Itis an object of the present disclosure, amongst other objects, to mitigate at least part of the aforementioned disadvantages of the prior art. Specifically, one object of the present disclosure is to mitigate security risks associated with password storage for the broader general public, without sacrificing convenience.

In view of this object, a method for securely storing a password in a database according to a first aspect of the present disclosure is provided. The method preferably being computer-implemented.

The method comprising the steps of: - receiving a password to be stored in a database, the password comprising one or more characters; - performing a first transformation, comprising: - determining numerical values on the basis of the one or more characters of the password, and - converting the password to a numerical sequence representative of the password based on the determined numerical values; - accessing a unique table, associated with the database, the unique table comprising one or more predefined numerical values respectively corresponding to one or more predefined character strings; - performing a second transformation, comprising: - matching the numerical sequence to one or more predefined numerical values of the unique table, and - converting the numerical sequence to a substitute password by combining one or more the predefined character strings corresponding to the one or more matched predefined numerical values of the unique table; - performing a third transformation, comprising: - converting the substitute password to a hashed password by hashing the substitute password; - storing the hashed password in the database.

In the above method, the password of the user is not simply hashed and saved in a database, but exposed to three transformations. The database is provided with a unique table, associated to the database, which contains numerical values that correspond to one or more character strings.

Preferably, those character strings comprise a relatively large number of characters, such as more than 100 characters. The table is unique to the database, or more specifically to the entity managing the database. For instance, the entity is a company or government entity, and the database is part of the online platform of the entity which a user of the entity can log onto. Accordingly, each entity making use of the above method for securely storing passwords has their own unique table. The first transformation transforms the original password of the user to a numerical sequence, for instance by assigning numbers to characters (e.g., ASCTI-encoding). In the second transformation, the numerical sequence is essentially compared against the predefined numerical values of the unique table, and the character strings linked to these predefined numerical values are used to construct a substitute password on the basis of the numerical sequence. As mentioned earlier, such string may comprise, for instance, more than 100 characters. Hence, the outcome of the second transformation can be a very long password, even though the original password of the user can be short and simple.

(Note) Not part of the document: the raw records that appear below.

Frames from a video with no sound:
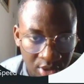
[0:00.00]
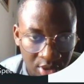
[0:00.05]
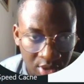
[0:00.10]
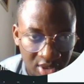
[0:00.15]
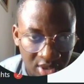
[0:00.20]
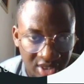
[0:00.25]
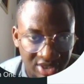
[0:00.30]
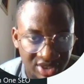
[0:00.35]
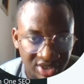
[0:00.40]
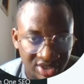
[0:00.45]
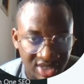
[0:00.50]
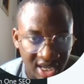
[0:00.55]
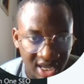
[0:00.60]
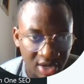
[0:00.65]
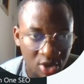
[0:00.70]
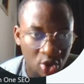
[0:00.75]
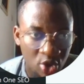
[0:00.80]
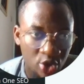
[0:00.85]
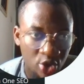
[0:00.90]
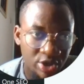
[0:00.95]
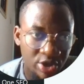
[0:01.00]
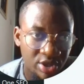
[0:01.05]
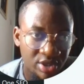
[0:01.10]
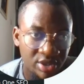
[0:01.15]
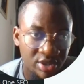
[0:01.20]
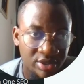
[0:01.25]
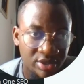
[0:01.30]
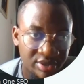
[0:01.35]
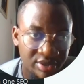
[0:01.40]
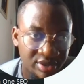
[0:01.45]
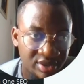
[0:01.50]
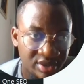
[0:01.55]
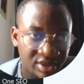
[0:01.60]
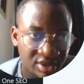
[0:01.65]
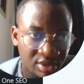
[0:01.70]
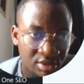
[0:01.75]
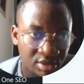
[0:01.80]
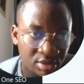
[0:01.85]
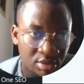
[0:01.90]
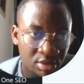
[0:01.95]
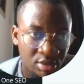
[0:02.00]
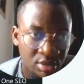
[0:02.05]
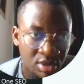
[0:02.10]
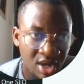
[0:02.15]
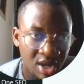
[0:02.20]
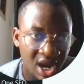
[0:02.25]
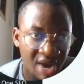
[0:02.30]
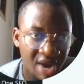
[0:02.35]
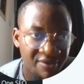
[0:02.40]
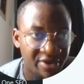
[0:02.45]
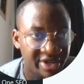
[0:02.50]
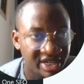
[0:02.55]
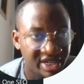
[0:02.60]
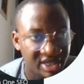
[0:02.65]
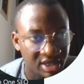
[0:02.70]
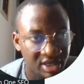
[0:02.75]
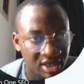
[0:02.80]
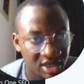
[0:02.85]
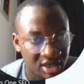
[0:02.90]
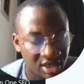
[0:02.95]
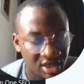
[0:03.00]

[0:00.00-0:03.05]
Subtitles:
this is that code? I've already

Lastly, in the third transformation, the substitute password (instead of the original password, as used in the prior art) is hashed, and the hashed password is saved (or stored) in the database.

Using the above method has at least two distinct advantages. Firstly, the substitute password generated is different for each entity which uses the method, due to the unique table. Secondly, the substitute password can be a very long and complex password. The time required for brute-forced cracking of a hashed password is generally proportional to the length of the original password (in this case the substitute password), such that cracking the hash of the present method is impractical and perhaps impossible with modem technology, or at least infeasible due to the huge amount of time involved. Even if the hash could be cracked. the substitute password is obtained, and not the original password of the user. Even with the obtained substitute password a successful login is impossible, as the substitute password is not equal to the original password. Accordingly, trying to login with the substitute password instead of the original password would lead to the substitute password being transformed, through the above transformations, to another substitute password, which would not grant a successtul login. This means that even a user using a very simple password for multiple online environments is sufficiently protected from hacking attempts by using the above method. In addition, as the method is performed by the entity and not the user, in contrast to password managers or 2FA, or the like, the user’s convenience is not compromised.

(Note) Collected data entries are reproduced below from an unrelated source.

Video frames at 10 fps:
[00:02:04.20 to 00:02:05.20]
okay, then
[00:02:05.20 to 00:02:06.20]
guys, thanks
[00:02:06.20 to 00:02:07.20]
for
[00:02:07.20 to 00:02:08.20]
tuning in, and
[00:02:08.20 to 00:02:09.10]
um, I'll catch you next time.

Optionally, in the method of the first aspect. the first transformation comprises: transforming the one or more characters of the password to the one or more numerical values by means of character encoding, preferably wherein the character encoding is ASCll-encoding. Character encoding is a proven and reliable method for converting a set of characters to numerical values, and can readily be implemented.

Optionally, in the method of the first aspect, the second transformation comprises: before matching the numerical sequence to one or more predefined values of the unique table, modifying the numerical sequence by applying at least one predefined mathematical function to the numerical sequence. As a simple example, the individual digits of the numerical sequence may be added together, or the like. Optionally, multiple mathematical functions may be applied to the numerical sequence, sequentially or in parallel. For instance, doing multiple different mathematical functions in parallel allows for the creation of a plurality of numerical sequences that may be used to construct the substitute password. The mathematical functions add another layer of complexity to the method, thus reducing the likelihood of the method being cracked by persons with bad intentions. The mathematical functions may optionally be unique for each entity.

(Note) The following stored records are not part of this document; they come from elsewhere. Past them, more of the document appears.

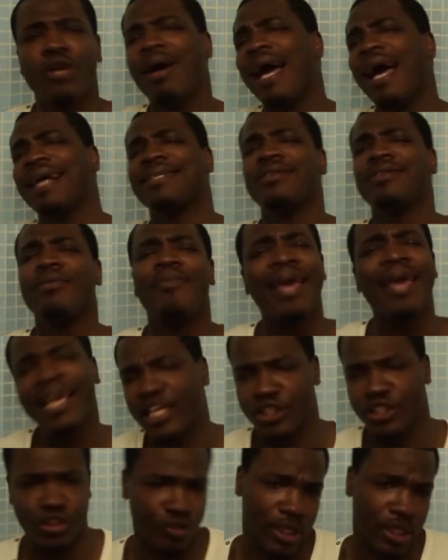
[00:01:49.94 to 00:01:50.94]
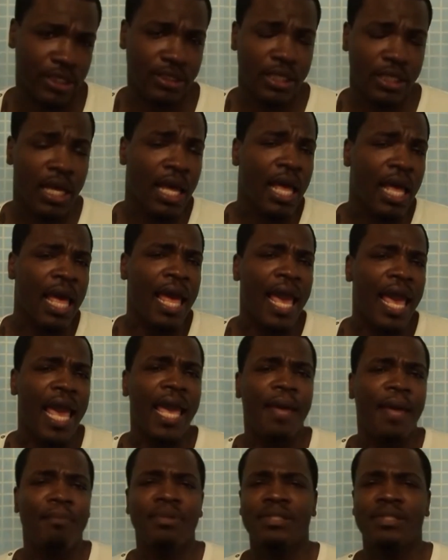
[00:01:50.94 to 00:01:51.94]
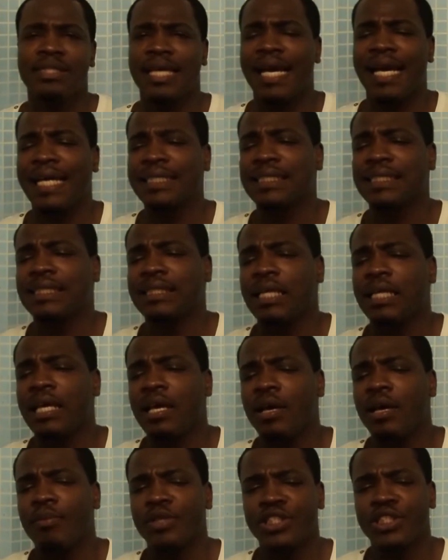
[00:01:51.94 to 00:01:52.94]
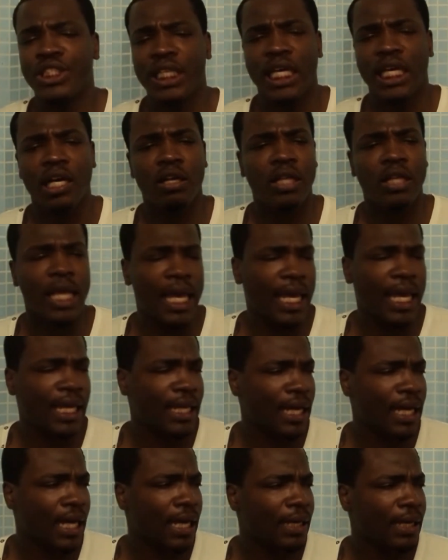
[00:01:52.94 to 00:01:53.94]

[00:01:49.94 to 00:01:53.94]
know how to make a dress. And besides, Michelle and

Optionally, in the method of the first aspect, the unique table comprises a plurality of unique sub- tables. Preferably, the second transformation comprises: matching the numerical sequence to one or more predefined numerical values of each of the plurality of unique sub-tables, and converting the numerical sequence to the substitute password by combining one or more predefined character strings corresponding to the one or more matched predefined numerical values of each of the plurality of unique sub-tables. For example, three unique sub-tables may be comprised in the unique table. Each unique sub-table may provide part of the substitute password on the basis of the numerical sequence. For instance, for each sub-table a different mathematical function may be applied to the numerical sequence, wherein each mathematical function ahs a different outcome that may be matched to one or more predefined numerical values in the sub-tables, which are each linked to one or more predefined character strings. The predefined characters strings from these sub-tables may then be used to construct a substitute password.

Optionally, in the method of the first aspect, the third transformation comprises: hashing the substitute password using a standard hash function, preferably wherein the standard hash function is SHA-256. Other standard hash functions may also be used, such as MD5, SHA-2, or SHA-3.

Hash functions such as SHA-256 are very secure and hard to crack with modern technology.

However, future technology may potentially enable cracking of such hashes. Even when MD5- hashing is used, for which successful attacks have been demonstrated, the present method still provides significant security due to the potential length and complexity of the substitute password, asthe time to crack a hash is generally proportional to the length of the input to the hash function.

Even then, if the substitute password is illicitly obtained, it cannot be used to login, as noted above, due to being different from the original password.

Optionally, in the method of the first aspect, each predefined numerical value of the unique table 5 corresponds to a plurality of predefined character strings. For instance, a predefined numerical value may correspond to two or more predefined character strings. For example, when a numerical value of the numerical sequence is matched with a predefined numerical value in the unique table, one of the plurality of predefined character strings corresponding to the predefined numerical value may be used, depending on the position of the numerical value in the numerical sequence. Other methods of selecting the one of the plurality of predefined character strings can also be envisaged.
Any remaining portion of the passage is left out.